Bright Data Python SDK

The official Python SDK for Bright Data APIs. Scrape any website, get SERP results, bypass bot detection and CAPTCHAs, and access 100+ ready-made datasets.

Installation

pip install brightdata-sdk

Configuration

Get your API Token from the Bright Data Control Panel:

export BRIGHTDATA_API_TOKEN="your_api_token_here"

Quick Start

This SDK is async-native. A sync client is also available (see Sync Client).

import asyncio
from brightdata import BrightDataClient

async def main():
    async with BrightDataClient() as client:
        result = await client.scrape_url("https://example.com")
        print(result.data)

asyncio.run(main())

Usage Examples

Web Scraping

async with BrightDataClient() as client:
    result = await client.scrape_url("https://example.com")
    print(result.data)

Web Scraping Async Mode

For non-blocking web scraping, use mode="async". This triggers a request and returns a response_id, which the SDK automatically polls until results are ready:

async with BrightDataClient() as client:
    # Triggers request → gets response_id → polls until ready
    result = await client.scrape_url(
        url="https://example.com",
        mode="async",
        poll_interval=5,    # Check every 5 seconds
        poll_timeout=180    # Web Unlocker async can take ~2 minutes
    )
    print(result.data)

    # Batch scraping multiple URLs concurrently
    urls = ["https://example.com", "https://example.org", "https://example.net"]
    results = await client.scrape_url(url=urls, mode="async", poll_timeout=180)

How it works:

Sends request to /unblocker/req → returns response_id immediately
Polls /unblocker/get_result?response_id=... until ready or timeout
Returns the scraped data

When to use async mode:

Batch scraping with many URLs
Background processing while continuing other work

Performance note: Web Unlocker async mode typically takes ~2 minutes to complete. For faster results on single URLs, use the default sync mode (no mode parameter).

Search Engines (SERP)

Search across Google, Bing, and Yandex. Google and Bing return parsed organic results (title/url/description/position); Yandex has no upstream parser and returns raw HTML.

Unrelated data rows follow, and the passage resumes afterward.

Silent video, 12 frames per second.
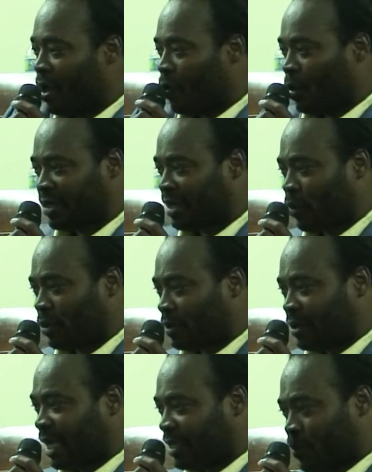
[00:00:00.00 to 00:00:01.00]
What's
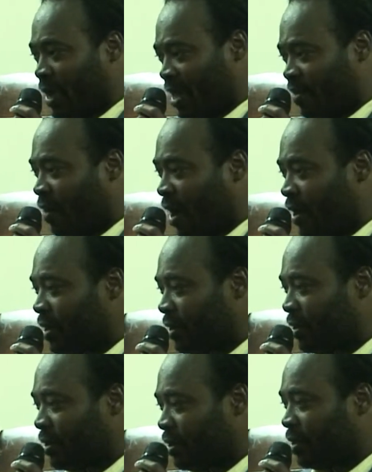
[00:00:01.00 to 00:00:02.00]
that? That's belief, right?
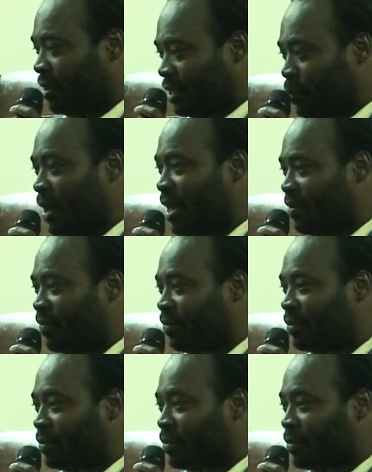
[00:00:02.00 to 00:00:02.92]
That's belief.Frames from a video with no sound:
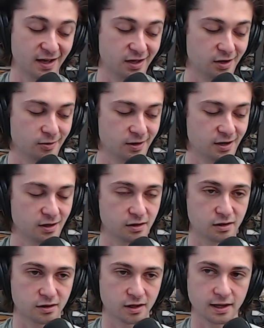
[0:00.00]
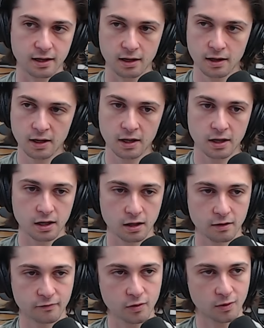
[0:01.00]
You know what it is? It's like,
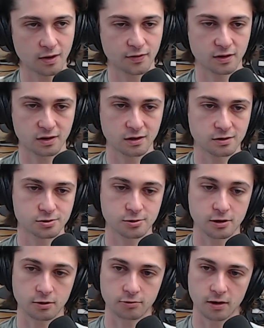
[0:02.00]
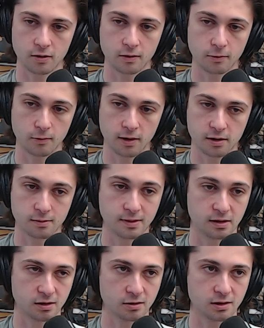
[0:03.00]
if we want this industry to grow and we want it to be
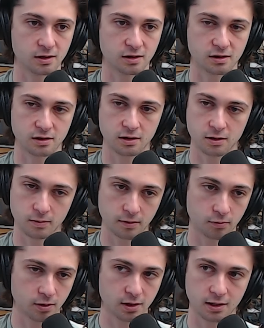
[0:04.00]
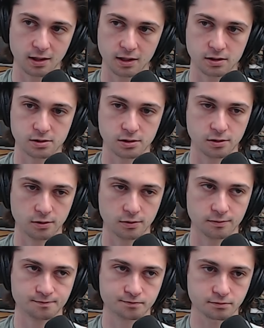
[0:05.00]
serious, we really need to
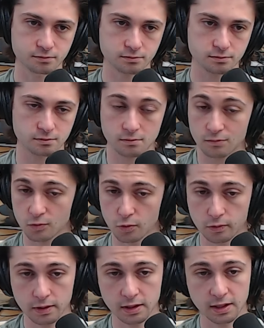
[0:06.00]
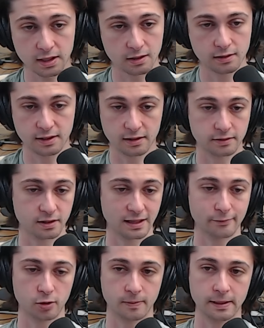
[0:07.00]

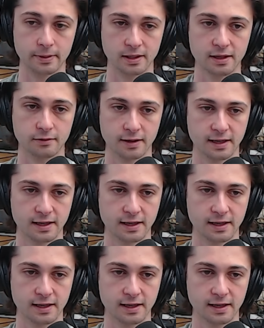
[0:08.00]
let more people in, right?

async with BrightDataClient() as client:
    # Google — parsed results
    result = await client.search.google(query="python scraping", num_results=10)
    for item in result.data:
        print(item["title"], item["url"])

    # Bing — parsed results (same shape as Google)
    result = await client.search.bing(query="python scraping", num_results=10)
    for item in result.data:
        print(item["title"], item["url"])

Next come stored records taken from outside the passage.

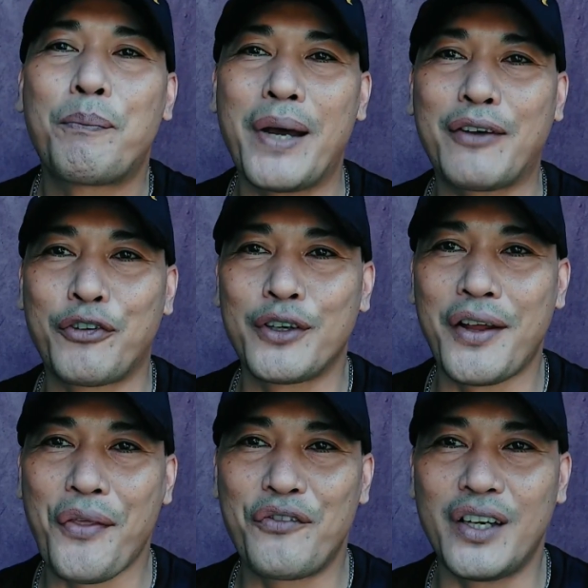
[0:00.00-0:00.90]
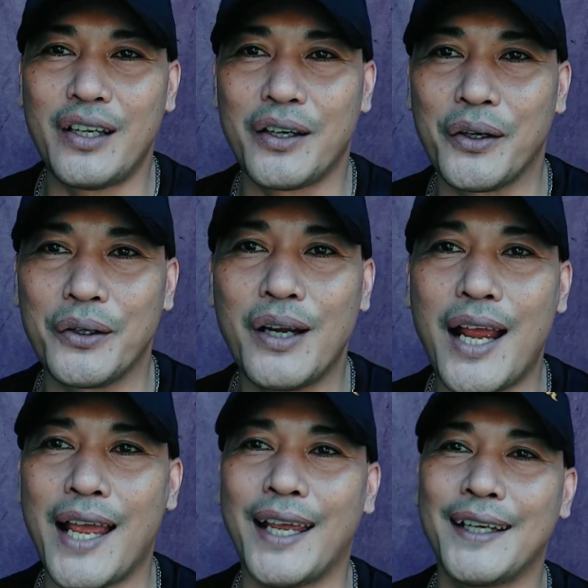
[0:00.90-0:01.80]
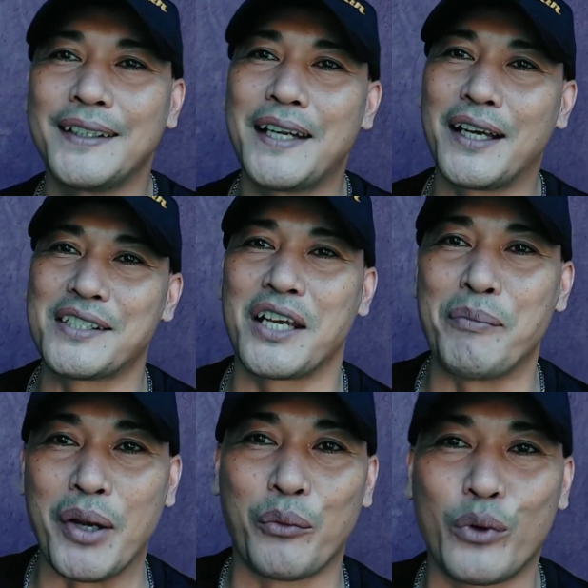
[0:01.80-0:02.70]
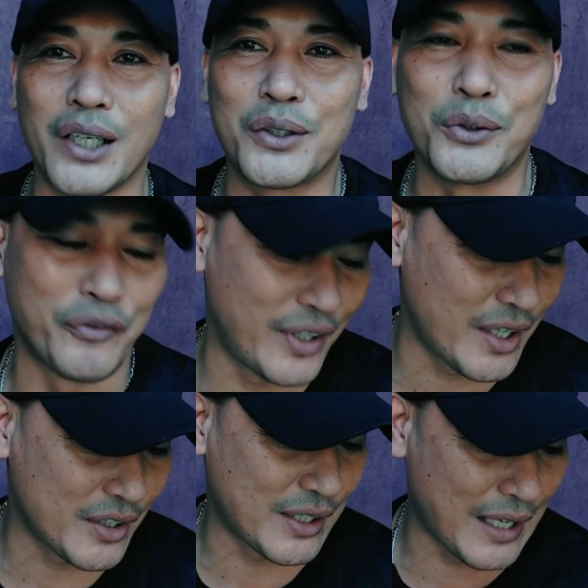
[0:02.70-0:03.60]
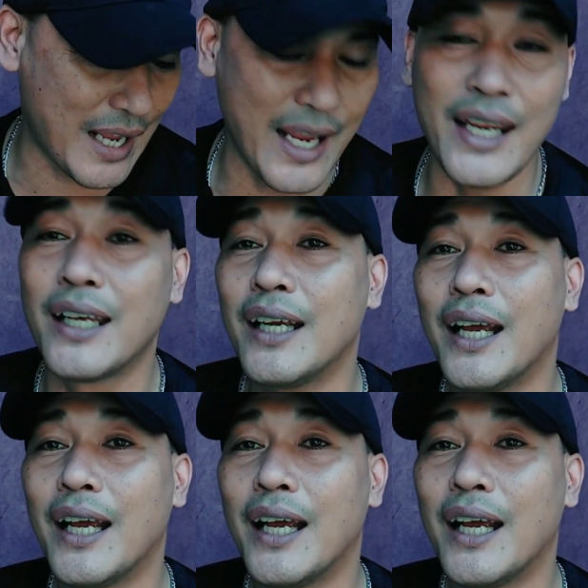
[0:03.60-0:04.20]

back for another video, and it's going to be a really cool video today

    # Yandex — raw HTML only (parse it yourself with BeautifulSoup etc.)
    result = await client.search.yandex(query="python scraping", num_results=10)
    print(f"{len(result.raw_html)} chars of HTML")

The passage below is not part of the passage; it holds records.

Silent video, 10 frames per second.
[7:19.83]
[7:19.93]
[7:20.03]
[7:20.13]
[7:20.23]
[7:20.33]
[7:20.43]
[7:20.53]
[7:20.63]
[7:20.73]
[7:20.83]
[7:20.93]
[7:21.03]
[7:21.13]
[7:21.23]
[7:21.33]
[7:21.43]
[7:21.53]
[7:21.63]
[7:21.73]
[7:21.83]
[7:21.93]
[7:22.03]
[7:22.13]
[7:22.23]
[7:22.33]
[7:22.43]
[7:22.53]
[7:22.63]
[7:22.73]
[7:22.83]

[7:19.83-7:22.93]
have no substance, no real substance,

Batch queries: pass a list of strings instead of a single string — each query runs concurrently and you get back a List[SearchResult].

SERP Async Mode

For non-blocking SERP requests, use mode="async":

async with BrightDataClient() as client:
    # Non-blocking - polls for results
    result = await client.search.google(
        query="python programming",
        mode="async",
        poll_interval=2,   # Check every 2 seconds
        poll_timeout=30    # Give up after 30 seconds
    )

    for item in result.data:
        print(item['title'], item['link'])

When to use async mode:

Batch operations with many queries
Background processing while continuing other work
When scraping may take longer than usual

Note: Async mode uses the same zones and returns the same data structure as sync mode - no extra configuration needed!

Web Scraper API

The SDK includes ready-to-use scrapers for popular websites: Amazon, LinkedIn, Instagram, Facebook, and more.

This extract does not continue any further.